● Task item
Your reply should reproduce all the data below exactly while excluding the pictures.

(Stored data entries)
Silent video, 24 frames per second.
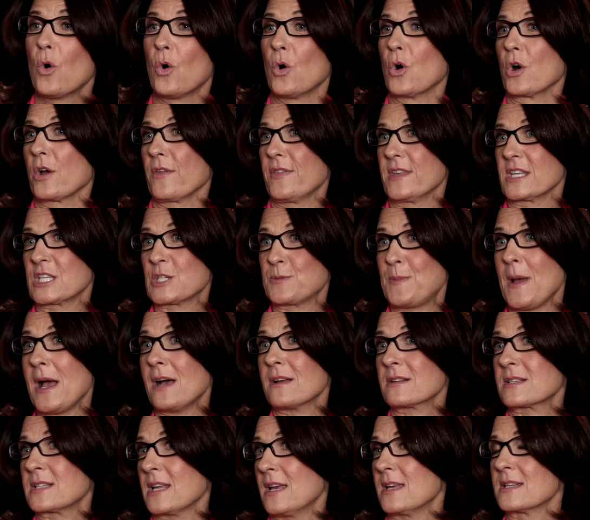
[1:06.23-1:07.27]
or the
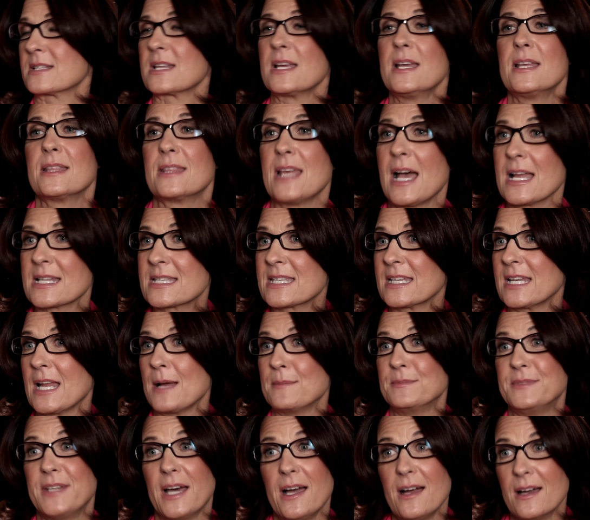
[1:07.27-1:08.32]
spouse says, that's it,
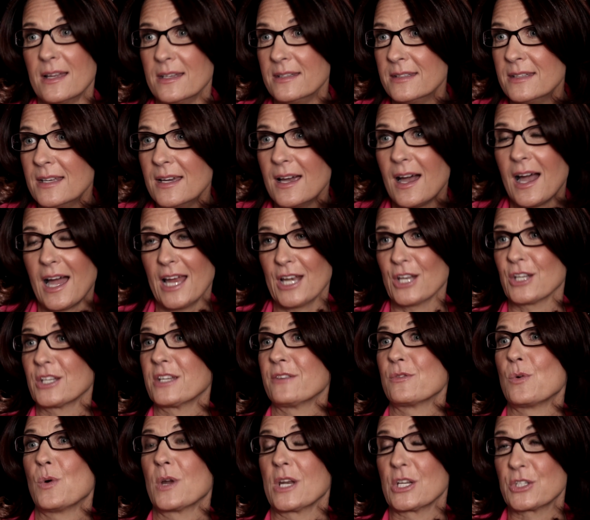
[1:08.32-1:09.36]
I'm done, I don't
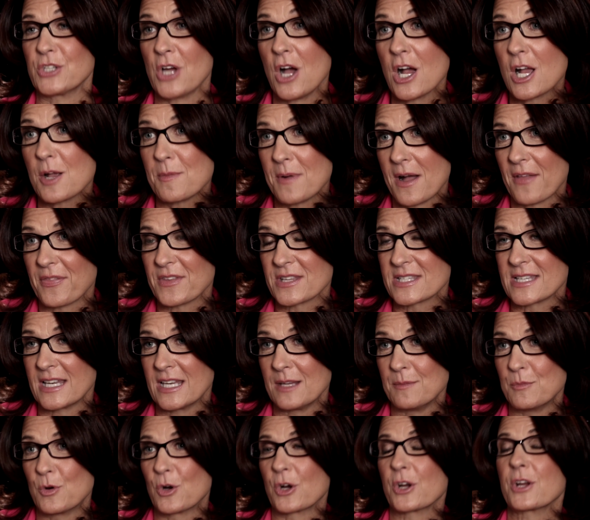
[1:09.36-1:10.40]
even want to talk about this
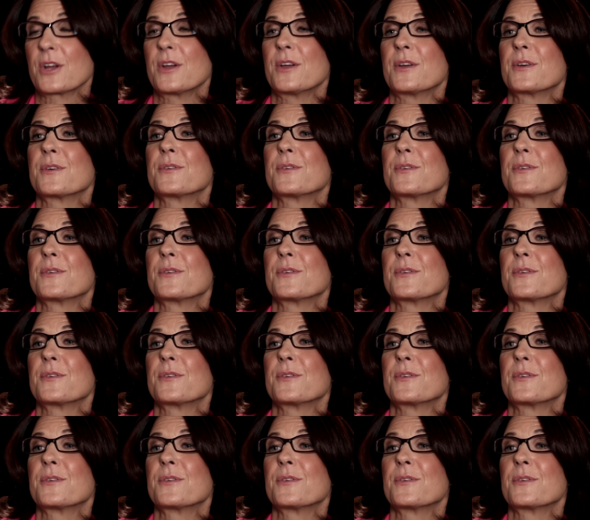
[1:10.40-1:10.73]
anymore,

● Answer box
Silent video, 24 frames per second.
[1:06.23-1:07.27]
or the
[1:07.27-1:08.32]
spouse says, that's it,
[1:08.32-1:09.36]
I'm done, I don't
[1:09.36-1:10.40]
even want to talk about this
[1:10.40-1:10.73]
anymore,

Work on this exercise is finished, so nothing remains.